> [Material to process]:

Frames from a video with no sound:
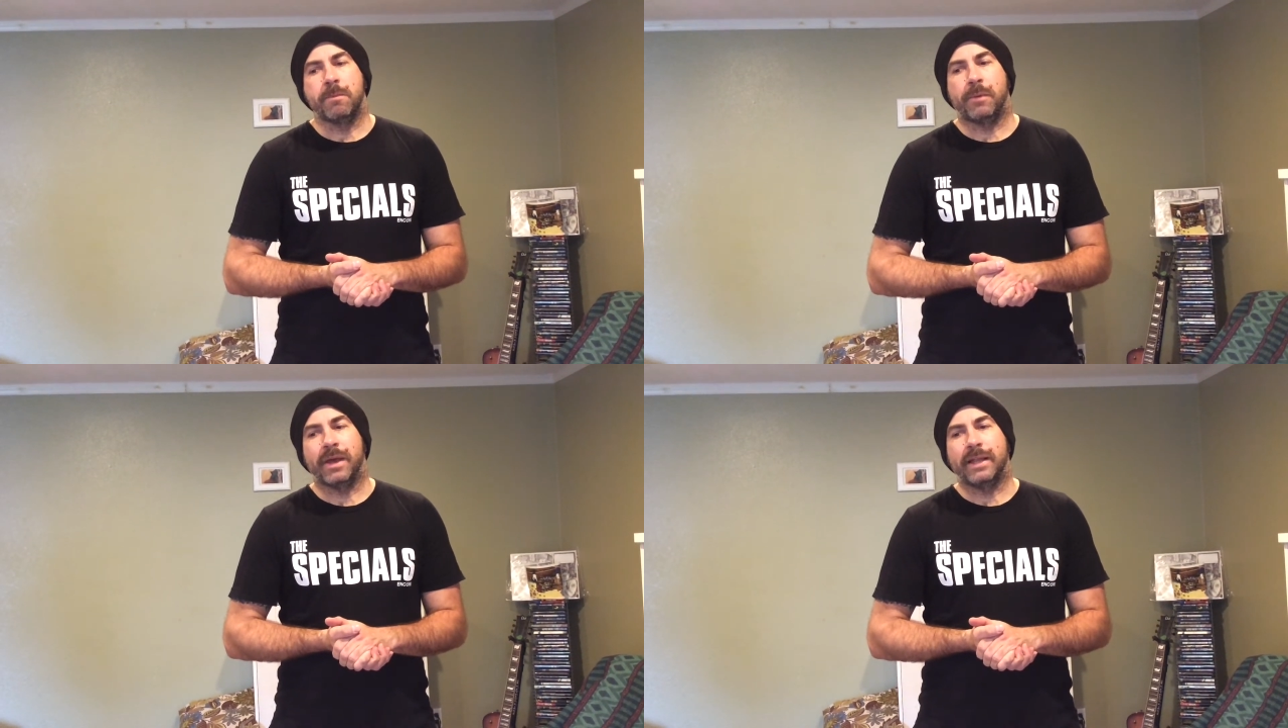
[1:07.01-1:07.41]

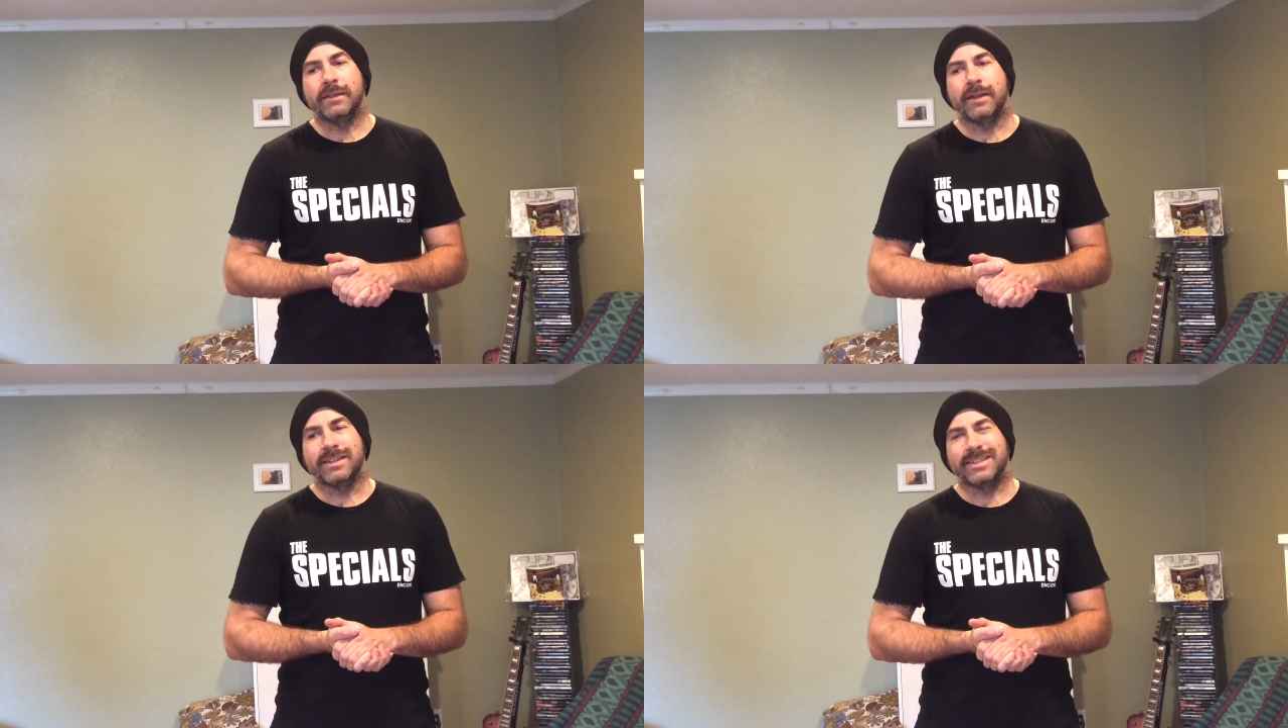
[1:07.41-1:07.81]

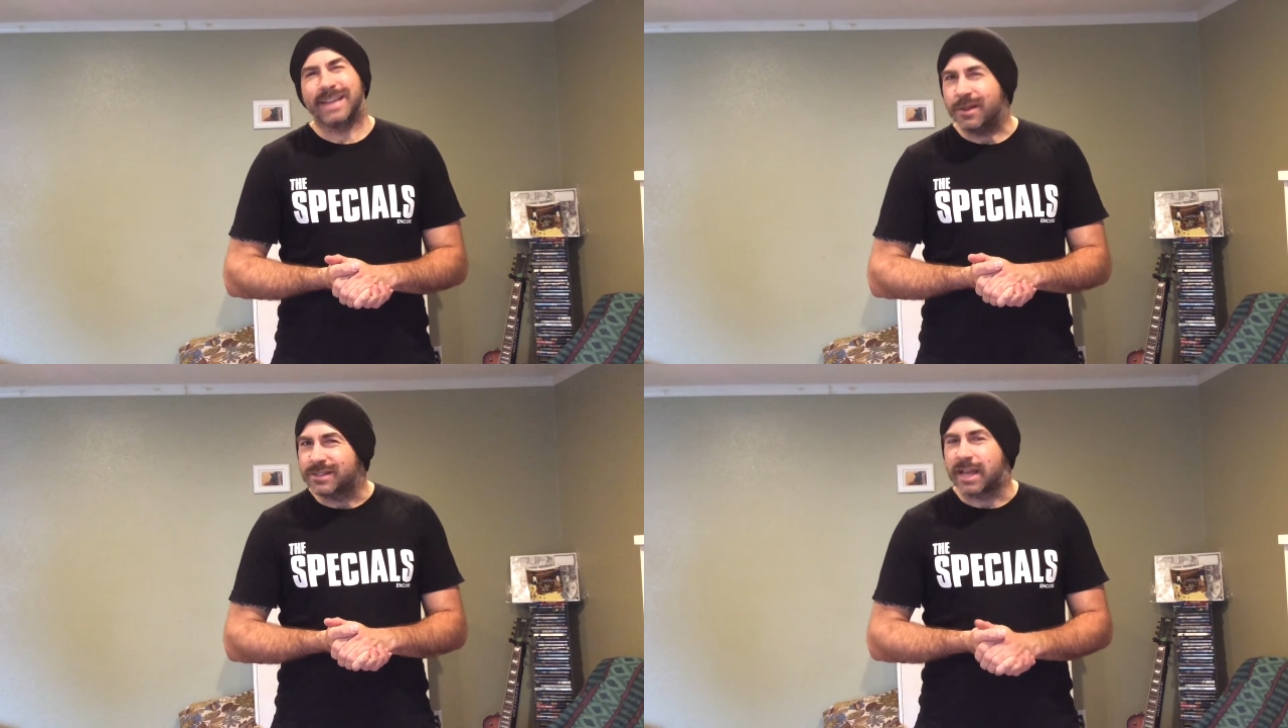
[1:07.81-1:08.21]
but it
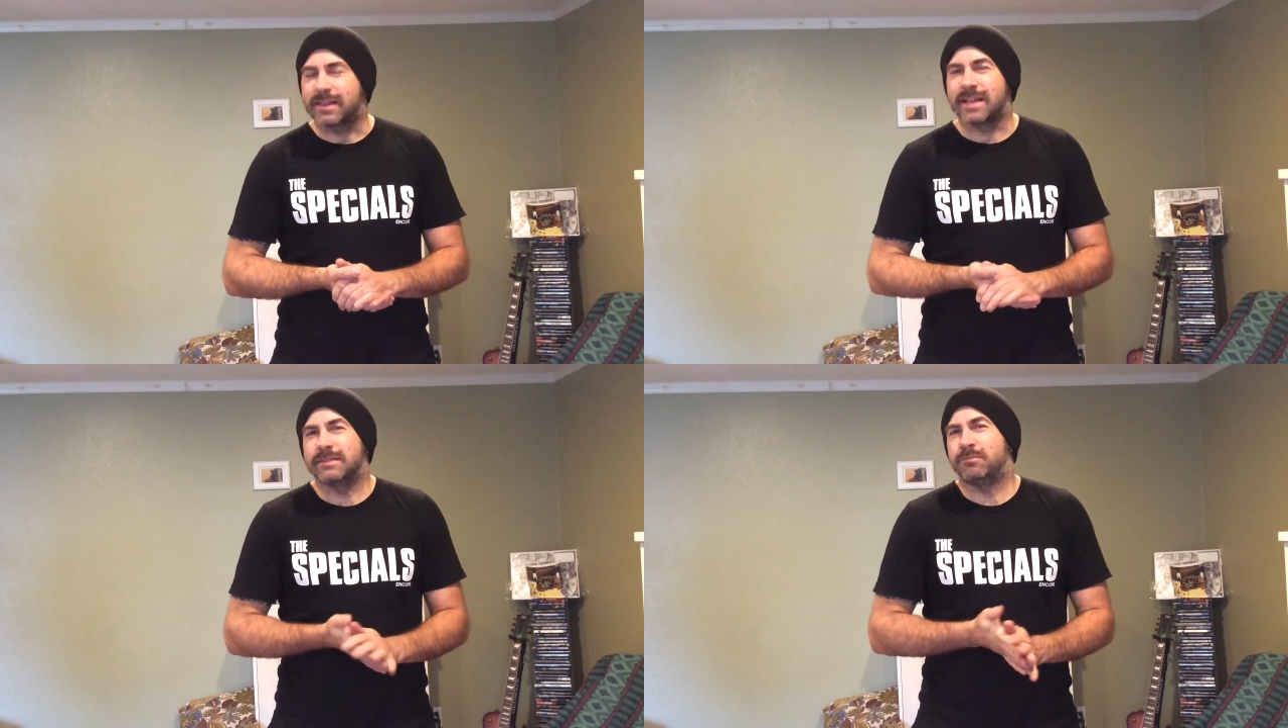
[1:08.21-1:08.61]
sounds
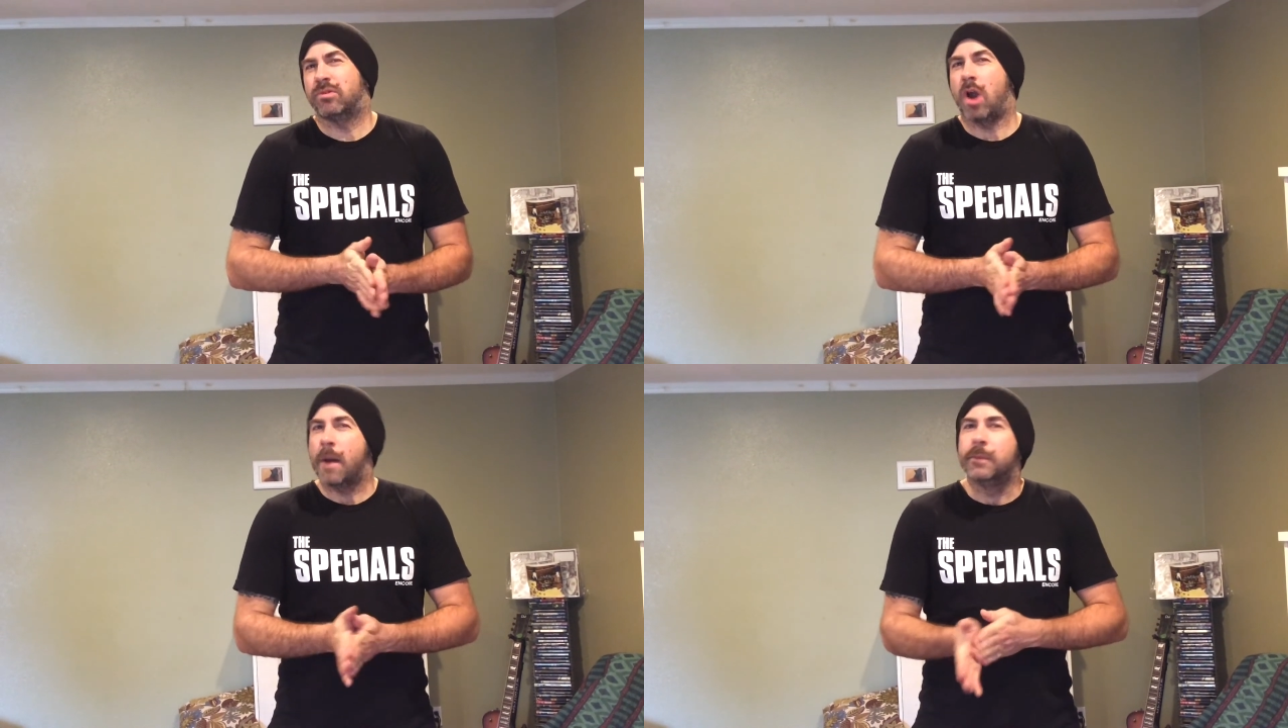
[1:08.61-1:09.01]
like that's
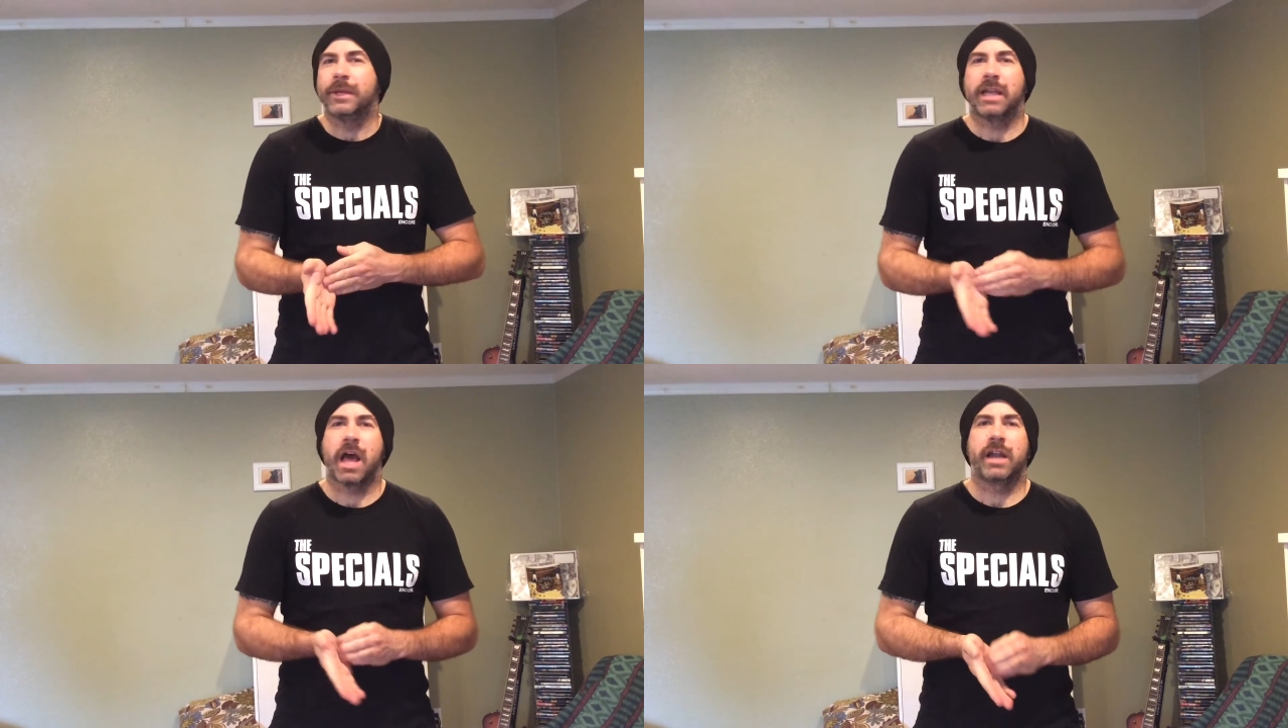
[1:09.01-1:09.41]

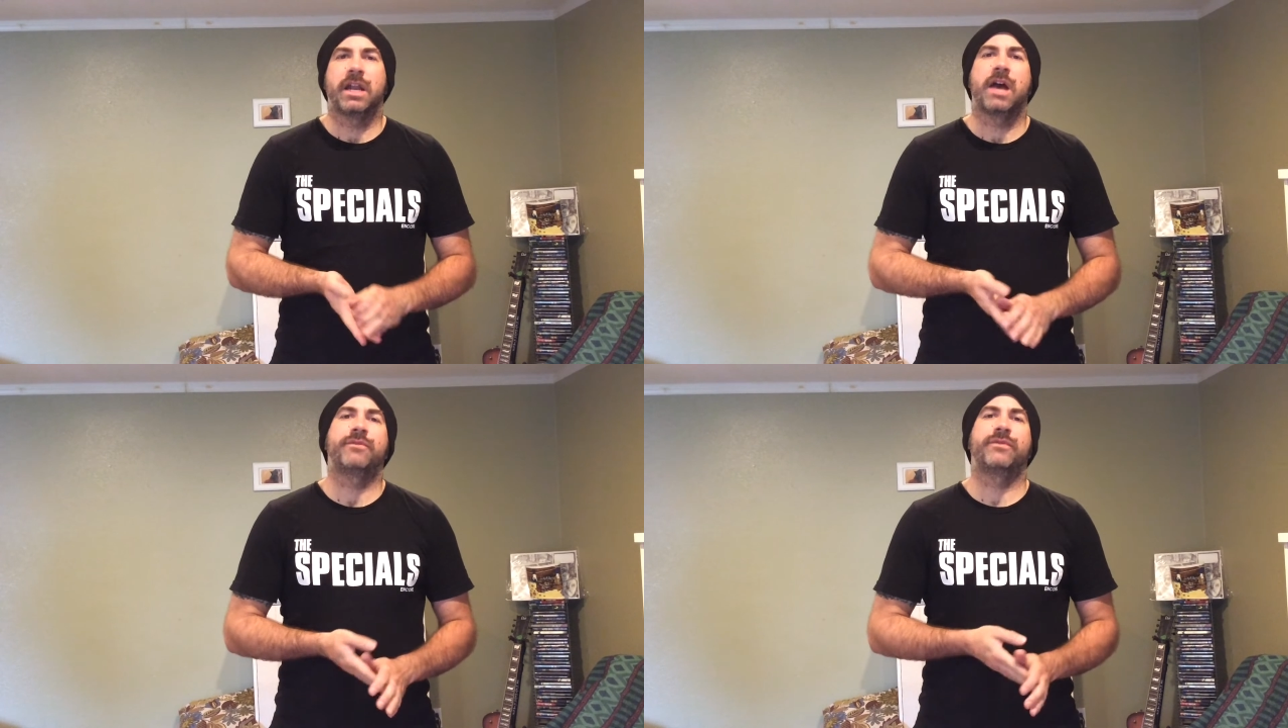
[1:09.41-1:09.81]
probably not
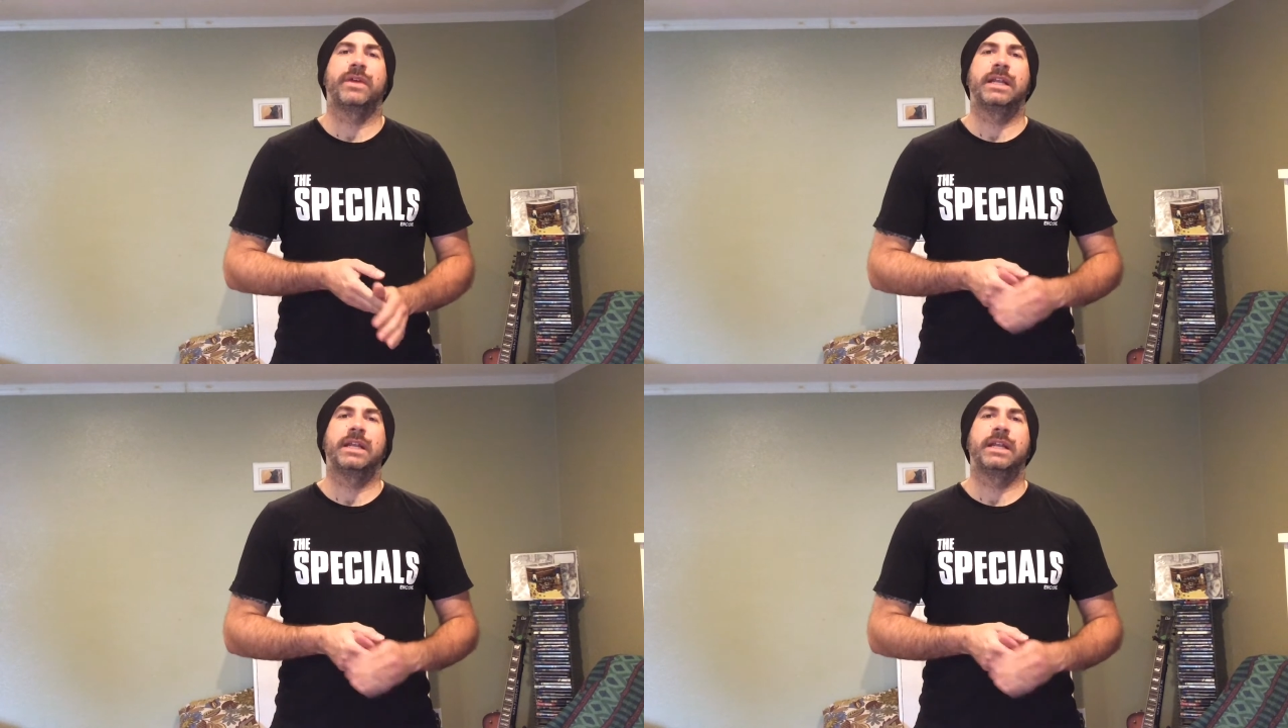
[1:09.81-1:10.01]
enough.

> [Exercise details]: Please write out the entire listing above exactly, but leave the pictures out.

> [Result of this exercise]:
Frames from a video with no sound:
[1:07.01-1:07.41]

[1:07.41-1:07.81]

[1:07.81-1:08.21]
but it
[1:08.21-1:08.61]
sounds
[1:08.61-1:09.01]
like that's
[1:09.01-1:09.41]

[1:09.41-1:09.81]
probably not
[1:09.81-1:10.01]
enough.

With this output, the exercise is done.